The author basically tells you reasons why you should “not give a f*ck.” Pretty self-explanatory. I would definitely recommend it to whoever is stuck in a rut, thinking everybody around them is thriving but they’re stagnant. Maybe it’ll help you stop doubting your worth or comparing it to someone else’s. It definitely did that for me. Honestly though, if you already have this mindset, maybe it’s not worth the read. But it’s always a good reminder to have.

Another way to deal with imposter syndrome is by changing your perspective on the problem. A situation will always be negative if you think it is. But you can turn that negativity into something positive. 
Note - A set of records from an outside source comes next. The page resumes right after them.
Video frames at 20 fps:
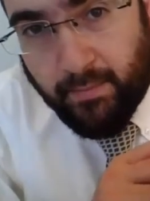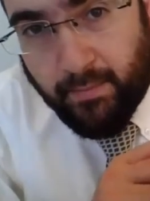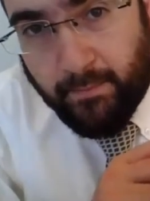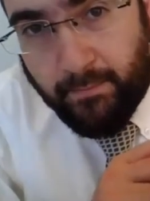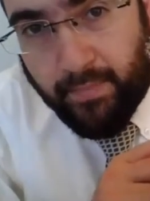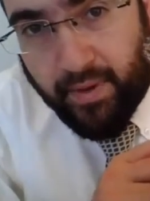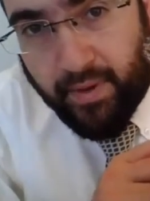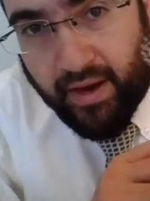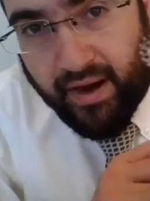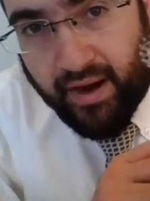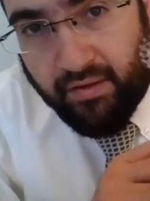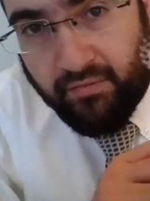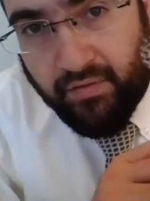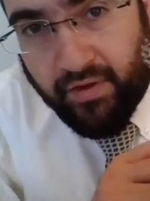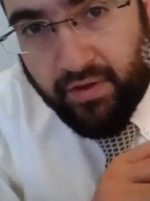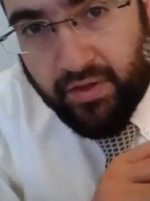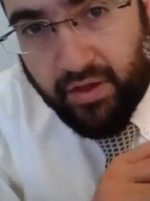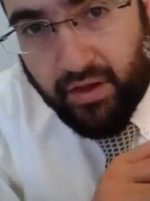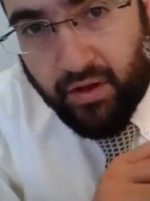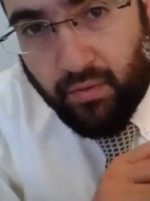But
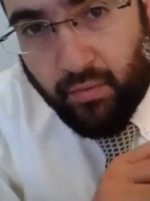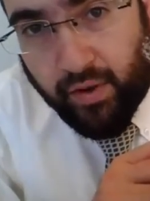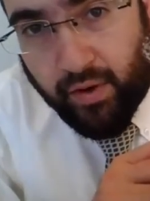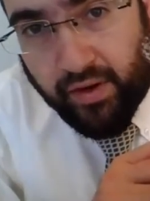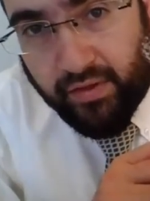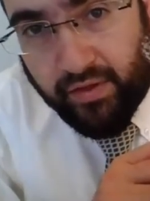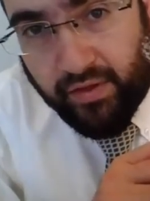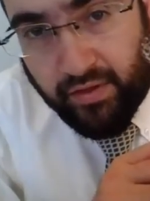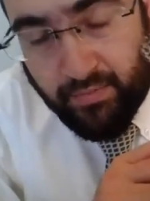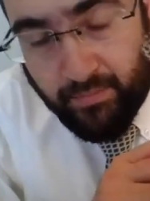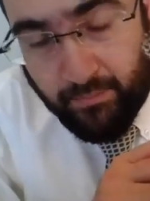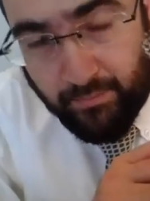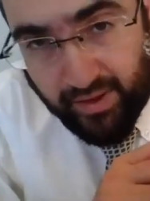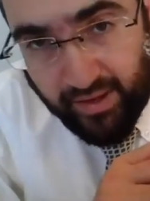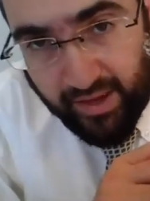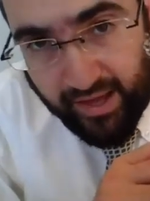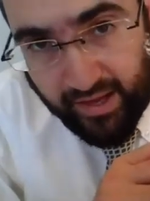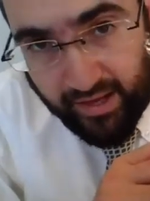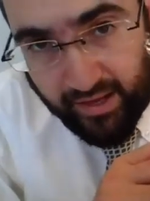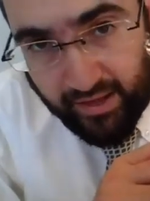every single one of these
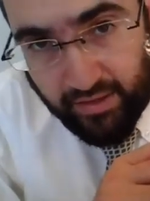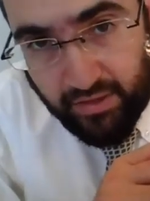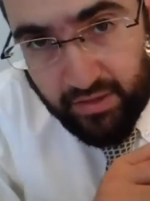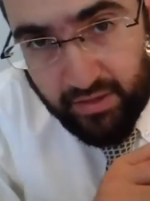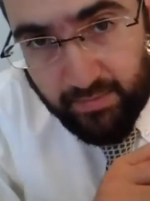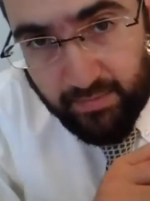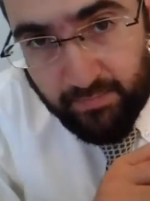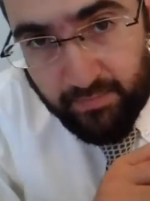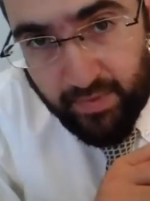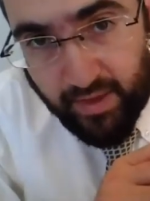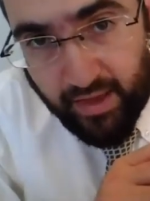blades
For example, I don’t think that my hype videos are shot and edited professionally nor do I think I’m smart enough to be a tech geek. But because I know all of my flaws, I can work on them. And I do. My shooting and editing skills are definitely getting a lot better from my first go-around. I’m working on my technical skills and building my portfolio.

My imposter syndrome motivates me to better myself. And that constant cycle of feeling like an imposter pushes me to be more productive and fixes my issues of feeling like a fraud. Kind of like the negative feedback loop.

These aren’t definite, 100% no-money back guarantee ways that will work for everybody who suffers from imposter syndrome. But it works for me.

Answer: Impasta

I had a joke about imposter syndrome… but I don’t think I’m qualified enough to tell it.